Mary Cost
As a poet and artist, I have spent most of my adult life in the verbal and visual arts. During the 1980s, while living in Manhattan and pursuing a career in advertising and publishing, I worked in stained glass, creating abstract door and window panels of my own design. On retiring from publishing, I devoted several years to poetry, was named Poet Laureate of Bucks County, Pennsylvania (1990) and earned a Master of Fine Arts (MFA) from Vermont College (1991).
My poetry collection, Goldfinch and Memory, was published by Steamboat Press, Brooklin, Maine, in 2005. Some years ago I moved to Santa Fe, New Mexico, with my husband, David Cost, who is also a poet as well as a visual artist specializing in monoprints.
It was here that I discovered tapestry weaving. Looking for a new creative challenge, I enrolled in classes in landscape tapestry and wool dyeing. I was quickly captivated by the slow, meditative process of working weft through warp, row upon row, by the friendly feel of wool in the hand (compared to, say, glass), and the seemingly endless variations of color and shade the weaver can achieve in the dye pot and on the loom. I have never looked back.

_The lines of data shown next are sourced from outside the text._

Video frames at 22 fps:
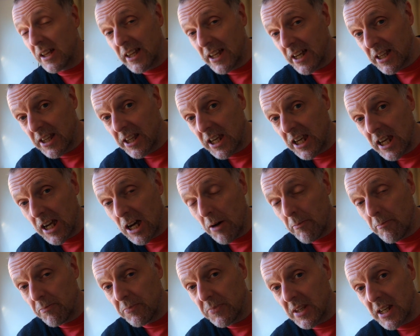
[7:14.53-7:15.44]
Let the
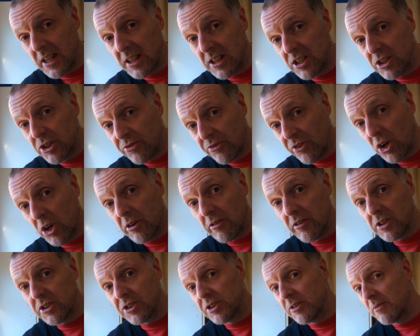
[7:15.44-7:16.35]
let this
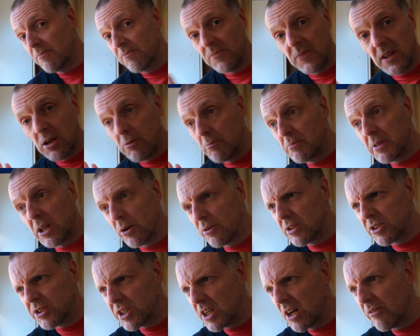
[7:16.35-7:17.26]
virus blow
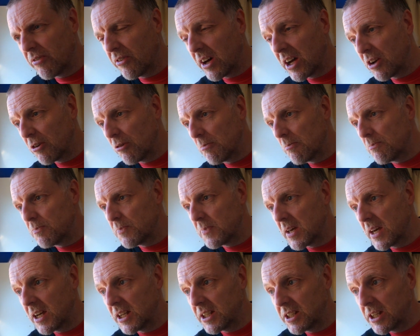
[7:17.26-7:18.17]
itself out,
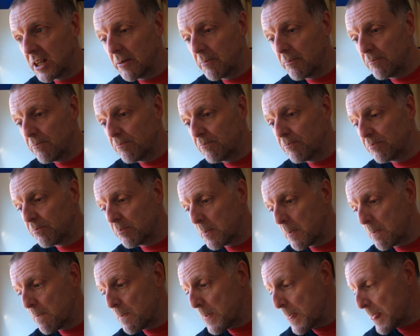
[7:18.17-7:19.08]
and
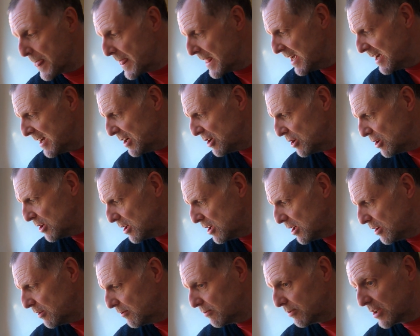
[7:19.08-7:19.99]

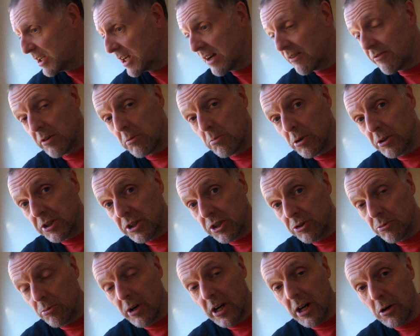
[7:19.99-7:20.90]
hopefully
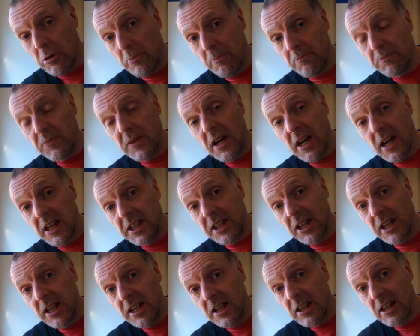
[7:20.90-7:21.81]
everybody's well.
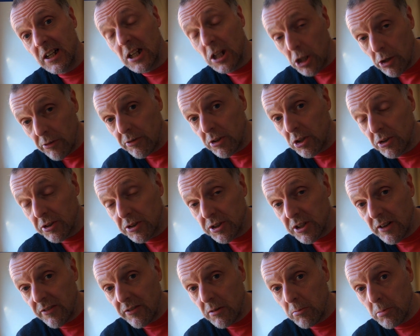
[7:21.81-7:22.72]
And love and light
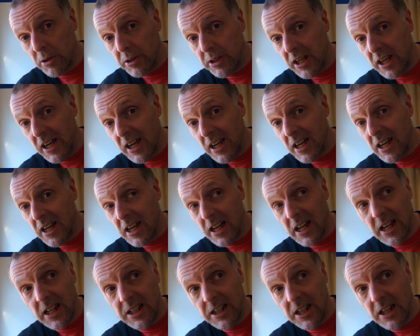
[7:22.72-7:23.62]
to everybody,
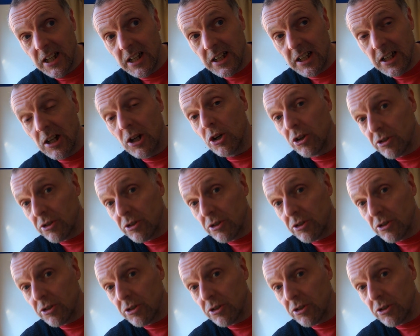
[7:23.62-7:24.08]
and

Living in northern New Mexico, I am, of course, influenced by contemporary Southwestern tapestry with its emphasis on abstract design,subtle gradation, and the use of hand-dyed yarns. My earliest tapestries reflect the strong colors, bold contrasts and essentially straightforward approach to design acquired years ago, working in stained glass. Since then, my work has grown and developed to encompass both pure abstraction and figurative imagery, subtle gradations of shade and hue in hand-dyed yarns, and deliberate manipulation of the varied textures and techniques unique to the art of tapestry.
Most often the idea for a tapestry comes in response to a striking image: the extraordinary effects of color and light in a photograph taken through a microscope, the awesome sweep of a desert landscape, or, recently, the play of light and shadow on the pure geometries of modern Mexican and New Mexican architecture. Whatever the subject, my goal is to create a sense of harmonious simplicity that viewers will find both energizing and serene.